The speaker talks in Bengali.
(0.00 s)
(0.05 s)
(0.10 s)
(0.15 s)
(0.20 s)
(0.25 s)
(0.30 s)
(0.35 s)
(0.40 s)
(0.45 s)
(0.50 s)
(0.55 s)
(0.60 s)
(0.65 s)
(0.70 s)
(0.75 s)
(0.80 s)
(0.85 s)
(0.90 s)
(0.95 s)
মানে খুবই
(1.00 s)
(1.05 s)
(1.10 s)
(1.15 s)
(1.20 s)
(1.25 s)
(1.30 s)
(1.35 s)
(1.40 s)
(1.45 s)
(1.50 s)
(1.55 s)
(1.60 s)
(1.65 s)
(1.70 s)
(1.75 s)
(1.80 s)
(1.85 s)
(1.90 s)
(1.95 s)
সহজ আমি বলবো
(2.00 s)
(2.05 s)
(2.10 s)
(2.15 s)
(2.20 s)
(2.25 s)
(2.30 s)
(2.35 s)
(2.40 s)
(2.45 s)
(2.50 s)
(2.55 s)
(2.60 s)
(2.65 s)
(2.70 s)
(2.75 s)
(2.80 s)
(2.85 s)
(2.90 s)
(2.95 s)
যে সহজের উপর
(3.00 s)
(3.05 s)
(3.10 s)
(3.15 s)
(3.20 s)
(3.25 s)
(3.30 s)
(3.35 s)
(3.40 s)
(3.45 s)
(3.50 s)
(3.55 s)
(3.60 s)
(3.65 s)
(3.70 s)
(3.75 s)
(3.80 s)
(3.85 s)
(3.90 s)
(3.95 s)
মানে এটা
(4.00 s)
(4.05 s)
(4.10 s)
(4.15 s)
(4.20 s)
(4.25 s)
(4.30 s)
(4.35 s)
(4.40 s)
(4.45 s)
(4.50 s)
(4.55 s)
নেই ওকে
═══
What is required - Copy each record above so that no word or mark differs.

Result -
The speaker talks in Bengali.
(0.00 s)
(0.05 s)
(0.10 s)
(0.15 s)
(0.20 s)
(0.25 s)
(0.30 s)
(0.35 s)
(0.40 s)
(0.45 s)
(0.50 s)
(0.55 s)
(0.60 s)
(0.65 s)
(0.70 s)
(0.75 s)
(0.80 s)
(0.85 s)
(0.90 s)
(0.95 s)
মানে খুবই
(1.00 s)
(1.05 s)
(1.10 s)
(1.15 s)
(1.20 s)
(1.25 s)
(1.30 s)
(1.35 s)
(1.40 s)
(1.45 s)
(1.50 s)
(1.55 s)
(1.60 s)
(1.65 s)
(1.70 s)
(1.75 s)
(1.80 s)
(1.85 s)
(1.90 s)
(1.95 s)
সহজ আমি বলবো
(2.00 s)
(2.05 s)
(2.10 s)
(2.15 s)
(2.20 s)
(2.25 s)
(2.30 s)
(2.35 s)
(2.40 s)
(2.45 s)
(2.50 s)
(2.55 s)
(2.60 s)
(2.65 s)
(2.70 s)
(2.75 s)
(2.80 s)
(2.85 s)
(2.90 s)
(2.95 s)
যে সহজের উপর
(3.00 s)
(3.05 s)
(3.10 s)
(3.15 s)
(3.20 s)
(3.25 s)
(3.30 s)
(3.35 s)
(3.40 s)
(3.45 s)
(3.50 s)
(3.55 s)
(3.60 s)
(3.65 s)
(3.70 s)
(3.75 s)
(3.80 s)
(3.85 s)
(3.90 s)
(3.95 s)
মানে এটা
(4.00 s)
(4.05 s)
(4.10 s)
(4.15 s)
(4.20 s)
(4.25 s)
(4.30 s)
(4.35 s)
(4.40 s)
(4.45 s)
(4.50 s)
(4.55 s)
নেই ওকে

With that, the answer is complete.